Data excerpts:
_ _ _

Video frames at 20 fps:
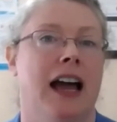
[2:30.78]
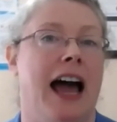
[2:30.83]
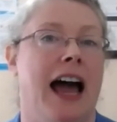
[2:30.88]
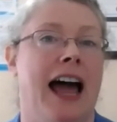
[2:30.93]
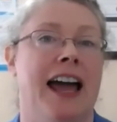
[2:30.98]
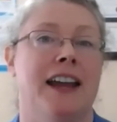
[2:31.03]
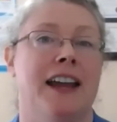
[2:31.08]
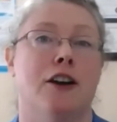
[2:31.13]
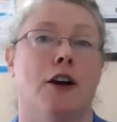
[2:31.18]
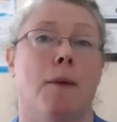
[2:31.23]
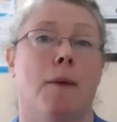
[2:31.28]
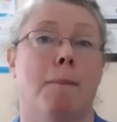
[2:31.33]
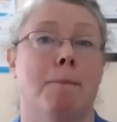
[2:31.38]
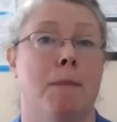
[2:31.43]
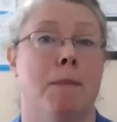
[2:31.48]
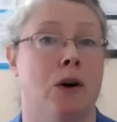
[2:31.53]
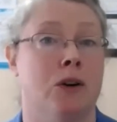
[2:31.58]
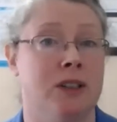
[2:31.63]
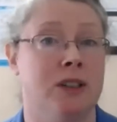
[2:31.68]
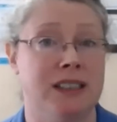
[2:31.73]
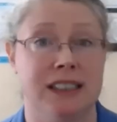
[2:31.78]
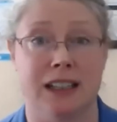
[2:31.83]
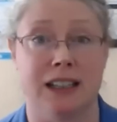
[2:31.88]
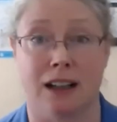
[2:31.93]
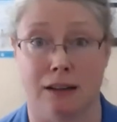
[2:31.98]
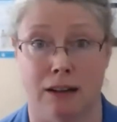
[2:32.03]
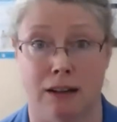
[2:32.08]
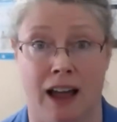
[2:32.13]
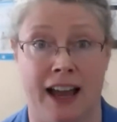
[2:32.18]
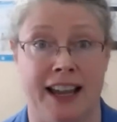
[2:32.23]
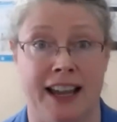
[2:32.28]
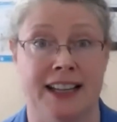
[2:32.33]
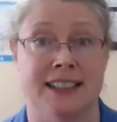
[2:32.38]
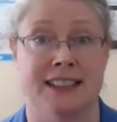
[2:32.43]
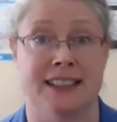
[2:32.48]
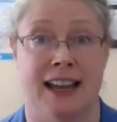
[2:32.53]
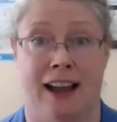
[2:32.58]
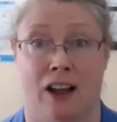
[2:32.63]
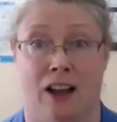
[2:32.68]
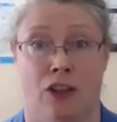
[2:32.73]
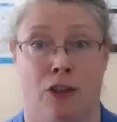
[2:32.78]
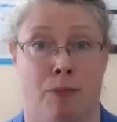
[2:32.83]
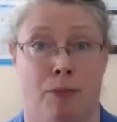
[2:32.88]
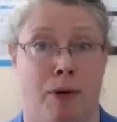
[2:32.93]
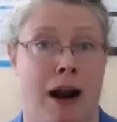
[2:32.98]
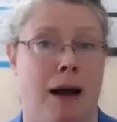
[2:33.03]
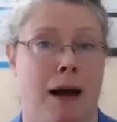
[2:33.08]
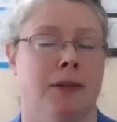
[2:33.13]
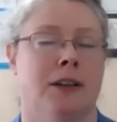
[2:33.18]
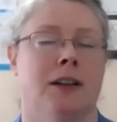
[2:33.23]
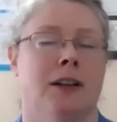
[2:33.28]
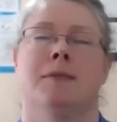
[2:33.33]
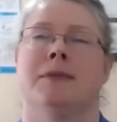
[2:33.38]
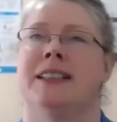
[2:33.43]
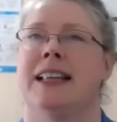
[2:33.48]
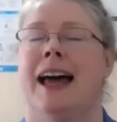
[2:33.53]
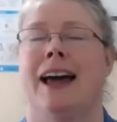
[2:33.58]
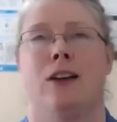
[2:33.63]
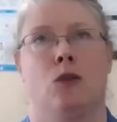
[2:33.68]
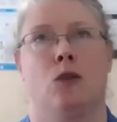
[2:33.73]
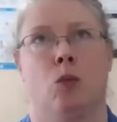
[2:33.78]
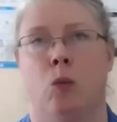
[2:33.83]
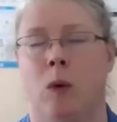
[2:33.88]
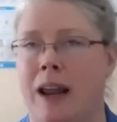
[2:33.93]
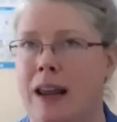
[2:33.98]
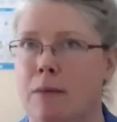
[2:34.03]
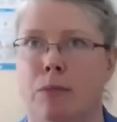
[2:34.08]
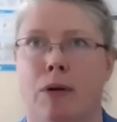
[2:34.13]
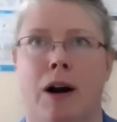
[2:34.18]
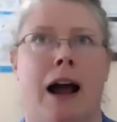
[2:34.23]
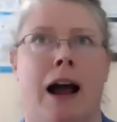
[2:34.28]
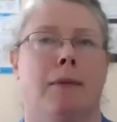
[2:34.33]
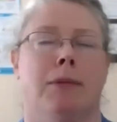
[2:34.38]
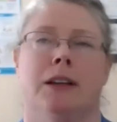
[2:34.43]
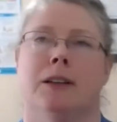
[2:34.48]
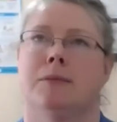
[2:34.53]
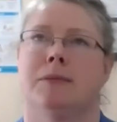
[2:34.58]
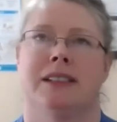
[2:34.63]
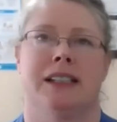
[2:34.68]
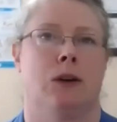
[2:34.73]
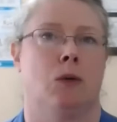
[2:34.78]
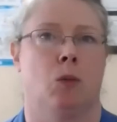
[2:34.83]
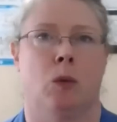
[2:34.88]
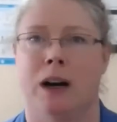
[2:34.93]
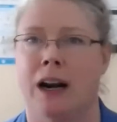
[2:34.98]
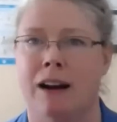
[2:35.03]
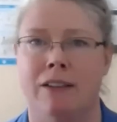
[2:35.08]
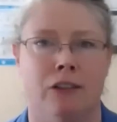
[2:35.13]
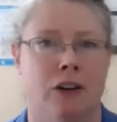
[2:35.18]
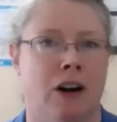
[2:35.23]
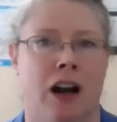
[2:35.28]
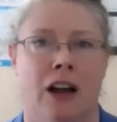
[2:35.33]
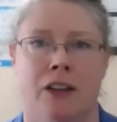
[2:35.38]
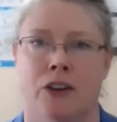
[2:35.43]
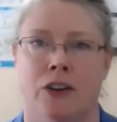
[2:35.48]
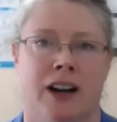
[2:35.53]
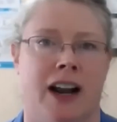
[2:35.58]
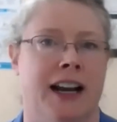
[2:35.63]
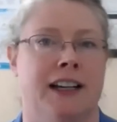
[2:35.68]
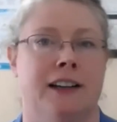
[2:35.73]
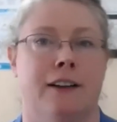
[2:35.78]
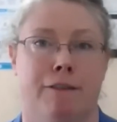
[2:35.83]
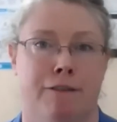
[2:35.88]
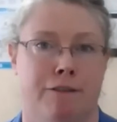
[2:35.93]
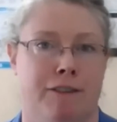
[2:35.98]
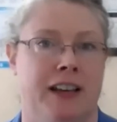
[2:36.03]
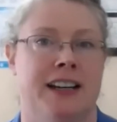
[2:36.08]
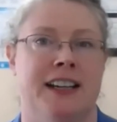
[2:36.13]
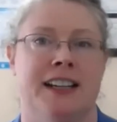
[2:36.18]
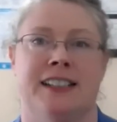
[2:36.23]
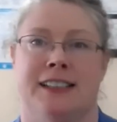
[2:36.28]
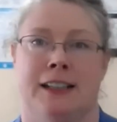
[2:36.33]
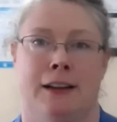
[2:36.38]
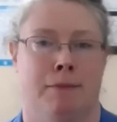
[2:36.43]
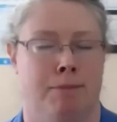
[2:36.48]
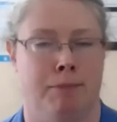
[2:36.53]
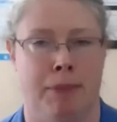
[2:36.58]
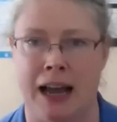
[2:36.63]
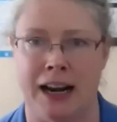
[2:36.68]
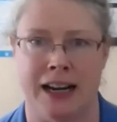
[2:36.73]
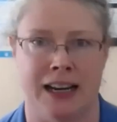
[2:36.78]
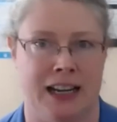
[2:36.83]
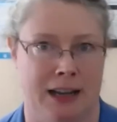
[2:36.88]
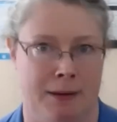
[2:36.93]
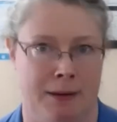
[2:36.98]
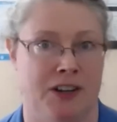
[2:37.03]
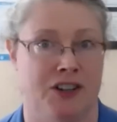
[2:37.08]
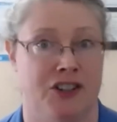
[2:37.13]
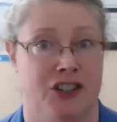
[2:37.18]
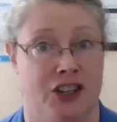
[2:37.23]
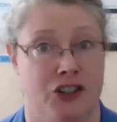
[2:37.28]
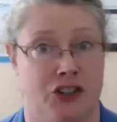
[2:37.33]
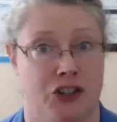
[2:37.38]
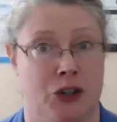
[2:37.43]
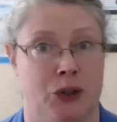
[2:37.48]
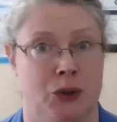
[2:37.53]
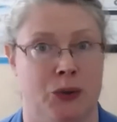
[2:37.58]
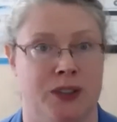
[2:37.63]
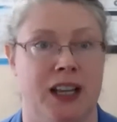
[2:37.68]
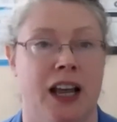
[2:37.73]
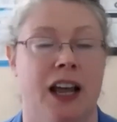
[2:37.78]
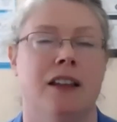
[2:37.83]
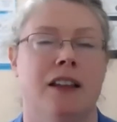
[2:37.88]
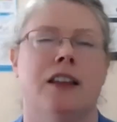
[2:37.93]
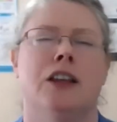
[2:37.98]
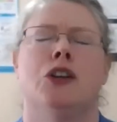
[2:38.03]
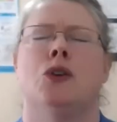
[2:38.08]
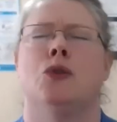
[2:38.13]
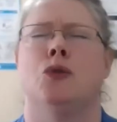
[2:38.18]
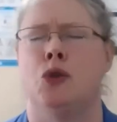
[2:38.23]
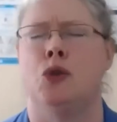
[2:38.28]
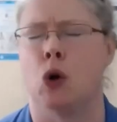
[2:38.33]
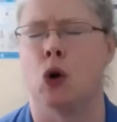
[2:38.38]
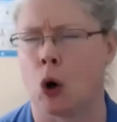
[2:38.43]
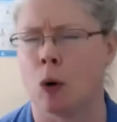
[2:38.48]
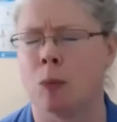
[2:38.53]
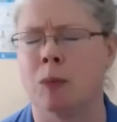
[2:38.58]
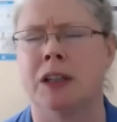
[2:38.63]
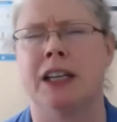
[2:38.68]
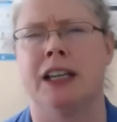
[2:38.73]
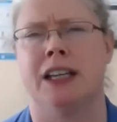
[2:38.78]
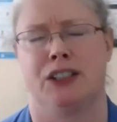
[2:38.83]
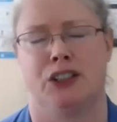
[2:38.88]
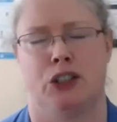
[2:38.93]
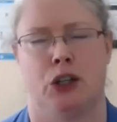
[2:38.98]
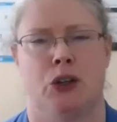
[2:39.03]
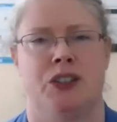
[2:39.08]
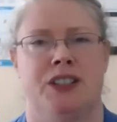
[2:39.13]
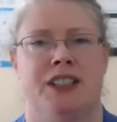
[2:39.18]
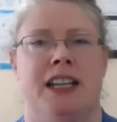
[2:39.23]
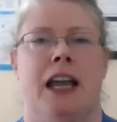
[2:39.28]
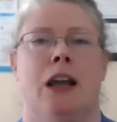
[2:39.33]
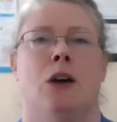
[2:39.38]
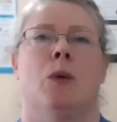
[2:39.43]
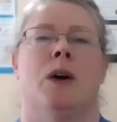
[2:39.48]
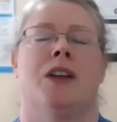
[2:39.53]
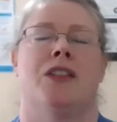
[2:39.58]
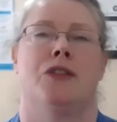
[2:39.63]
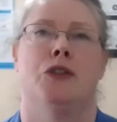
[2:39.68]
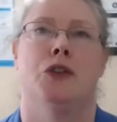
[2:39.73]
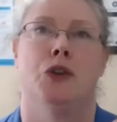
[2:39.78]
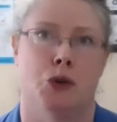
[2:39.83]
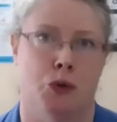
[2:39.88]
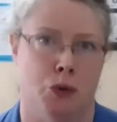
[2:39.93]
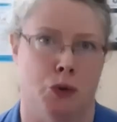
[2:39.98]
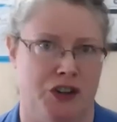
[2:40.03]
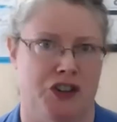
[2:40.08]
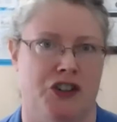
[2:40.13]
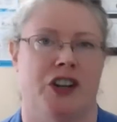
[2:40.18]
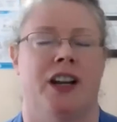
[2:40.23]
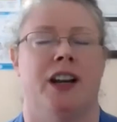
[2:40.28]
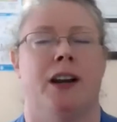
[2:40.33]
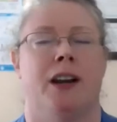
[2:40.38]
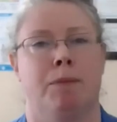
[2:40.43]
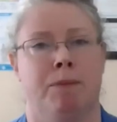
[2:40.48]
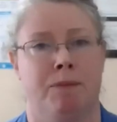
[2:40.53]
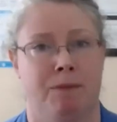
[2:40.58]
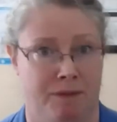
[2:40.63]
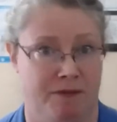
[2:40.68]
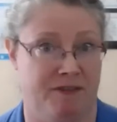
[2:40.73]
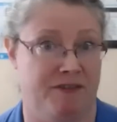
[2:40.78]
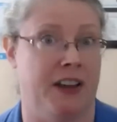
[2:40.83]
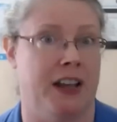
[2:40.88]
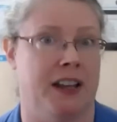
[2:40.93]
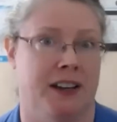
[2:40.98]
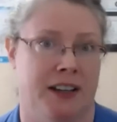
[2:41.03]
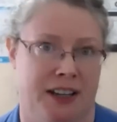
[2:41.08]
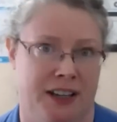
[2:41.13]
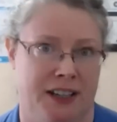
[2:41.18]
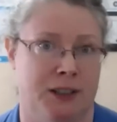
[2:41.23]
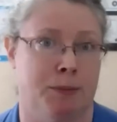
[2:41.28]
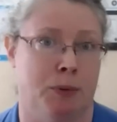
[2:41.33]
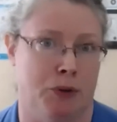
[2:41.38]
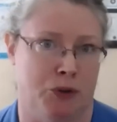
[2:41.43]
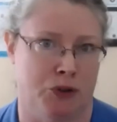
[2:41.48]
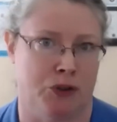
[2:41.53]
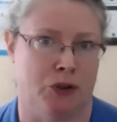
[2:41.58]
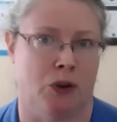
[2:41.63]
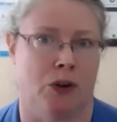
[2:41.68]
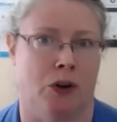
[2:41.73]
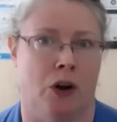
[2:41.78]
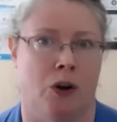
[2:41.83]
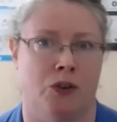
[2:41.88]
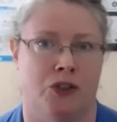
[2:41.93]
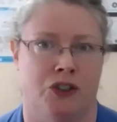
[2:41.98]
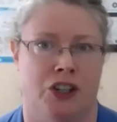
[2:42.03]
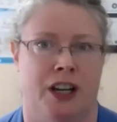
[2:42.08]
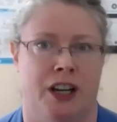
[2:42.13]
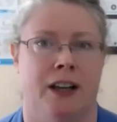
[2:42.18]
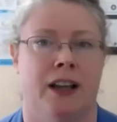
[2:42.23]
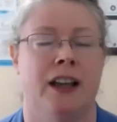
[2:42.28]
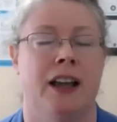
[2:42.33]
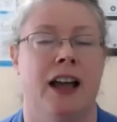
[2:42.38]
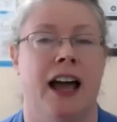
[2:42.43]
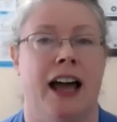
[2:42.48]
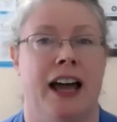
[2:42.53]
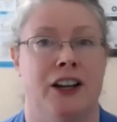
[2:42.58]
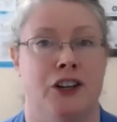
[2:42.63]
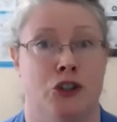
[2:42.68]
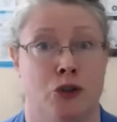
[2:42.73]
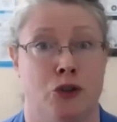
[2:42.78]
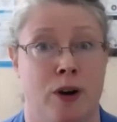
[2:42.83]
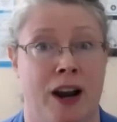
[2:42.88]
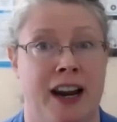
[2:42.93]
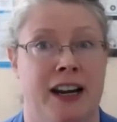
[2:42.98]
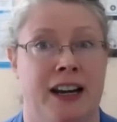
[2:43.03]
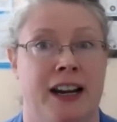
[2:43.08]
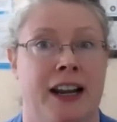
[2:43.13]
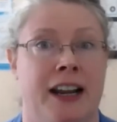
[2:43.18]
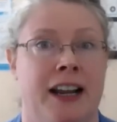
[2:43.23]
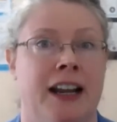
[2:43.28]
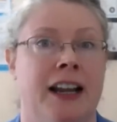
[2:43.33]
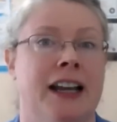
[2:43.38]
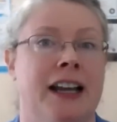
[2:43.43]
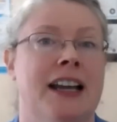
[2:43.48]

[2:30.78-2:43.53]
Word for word: And most clients' health problems and weight problems and whatever other kind of fitness and body image issues that you normally associate with nutrition and fitness, personal coaching, and training,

_ _ _

Problem details:
When pictures appear among the entries, skip them and copy all remaining text precisely.

Response for this exercise:
Video frames at 20 fps:
[2:30.78]
[2:30.83]
[2:30.88]
[2:30.93]
[2:30.98]
[2:31.03]
[2:31.08]
[2:31.13]
[2:31.18]
[2:31.23]
[2:31.28]
[2:31.33]
[2:31.38]
[2:31.43]
[2:31.48]
[2:31.53]
[2:31.58]
[2:31.63]
[2:31.68]
[2:31.73]
[2:31.78]
[2:31.83]
[2:31.88]
[2:31.93]
[2:31.98]
[2:32.03]
[2:32.08]
[2:32.13]
[2:32.18]
[2:32.23]
[2:32.28]
[2:32.33]
[2:32.38]
[2:32.43]
[2:32.48]
[2:32.53]
[2:32.58]
[2:32.63]
[2:32.68]
[2:32.73]
[2:32.78]
[2:32.83]
[2:32.88]
[2:32.93]
[2:32.98]
[2:33.03]
[2:33.08]
[2:33.13]
[2:33.18]
[2:33.23]
[2:33.28]
[2:33.33]
[2:33.38]
[2:33.43]
[2:33.48]
[2:33.53]
[2:33.58]
[2:33.63]
[2:33.68]
[2:33.73]
[2:33.78]
[2:33.83]
[2:33.88]
[2:33.93]
[2:33.98]
[2:34.03]
[2:34.08]
[2:34.13]
[2:34.18]
[2:34.23]
[2:34.28]
[2:34.33]
[2:34.38]
[2:34.43]
[2:34.48]
[2:34.53]
[2:34.58]
[2:34.63]
[2:34.68]
[2:34.73]
[2:34.78]
[2:34.83]
[2:34.88]
[2:34.93]
[2:34.98]
[2:35.03]
[2:35.08]
[2:35.13]
[2:35.18]
[2:35.23]
[2:35.28]
[2:35.33]
[2:35.38]
[2:35.43]
[2:35.48]
[2:35.53]
[2:35.58]
[2:35.63]
[2:35.68]
[2:35.73]
[2:35.78]
[2:35.83]
[2:35.88]
[2:35.93]
[2:35.98]
[2:36.03]
[2:36.08]
[2:36.13]
[2:36.18]
[2:36.23]
[2:36.28]
[2:36.33]
[2:36.38]
[2:36.43]
[2:36.48]
[2:36.53]
[2:36.58]
[2:36.63]
[2:36.68]
[2:36.73]
[2:36.78]
[2:36.83]
[2:36.88]
[2:36.93]
[2:36.98]
[2:37.03]
[2:37.08]
[2:37.13]
[2:37.18]
[2:37.23]
[2:37.28]
[2:37.33]
[2:37.38]
[2:37.43]
[2:37.48]
[2:37.53]
[2:37.58]
[2:37.63]
[2:37.68]
[2:37.73]
[2:37.78]
[2:37.83]
[2:37.88]
[2:37.93]
[2:37.98]
[2:38.03]
[2:38.08]
[2:38.13]
[2:38.18]
[2:38.23]
[2:38.28]
[2:38.33]
[2:38.38]
[2:38.43]
[2:38.48]
[2:38.53]
[2:38.58]
[2:38.63]
[2:38.68]
[2:38.73]
[2:38.78]
[2:38.83]
[2:38.88]
[2:38.93]
[2:38.98]
[2:39.03]
[2:39.08]
[2:39.13]
[2:39.18]
[2:39.23]
[2:39.28]
[2:39.33]
[2:39.38]
[2:39.43]
[2:39.48]
[2:39.53]
[2:39.58]
[2:39.63]
[2:39.68]
[2:39.73]
[2:39.78]
[2:39.83]
[2:39.88]
[2:39.93]
[2:39.98]
[2:40.03]
[2:40.08]
[2:40.13]
[2:40.18]
[2:40.23]
[2:40.28]
[2:40.33]
[2:40.38]
[2:40.43]
[2:40.48]
[2:40.53]
[2:40.58]
[2:40.63]
[2:40.68]
[2:40.73]
[2:40.78]
[2:40.83]
[2:40.88]
[2:40.93]
[2:40.98]
[2:41.03]
[2:41.08]
[2:41.13]
[2:41.18]
[2:41.23]
[2:41.28]
[2:41.33]
[2:41.38]
[2:41.43]
[2:41.48]
[2:41.53]
[2:41.58]
[2:41.63]
[2:41.68]
[2:41.73]
[2:41.78]
[2:41.83]
[2:41.88]
[2:41.93]
[2:41.98]
[2:42.03]
[2:42.08]
[2:42.13]
[2:42.18]
[2:42.23]
[2:42.28]
[2:42.33]
[2:42.38]
[2:42.43]
[2:42.48]
[2:42.53]
[2:42.58]
[2:42.63]
[2:42.68]
[2:42.73]
[2:42.78]
[2:42.83]
[2:42.88]
[2:42.93]
[2:42.98]
[2:43.03]
[2:43.08]
[2:43.13]
[2:43.18]
[2:43.23]
[2:43.28]
[2:43.33]
[2:43.38]
[2:43.43]
[2:43.48]

[2:30.78-2:43.53]
Word for word: And most clients' health problems and weight problems and whatever other kind of fitness and body image issues that you normally associate with nutrition and fitness, personal coaching, and training,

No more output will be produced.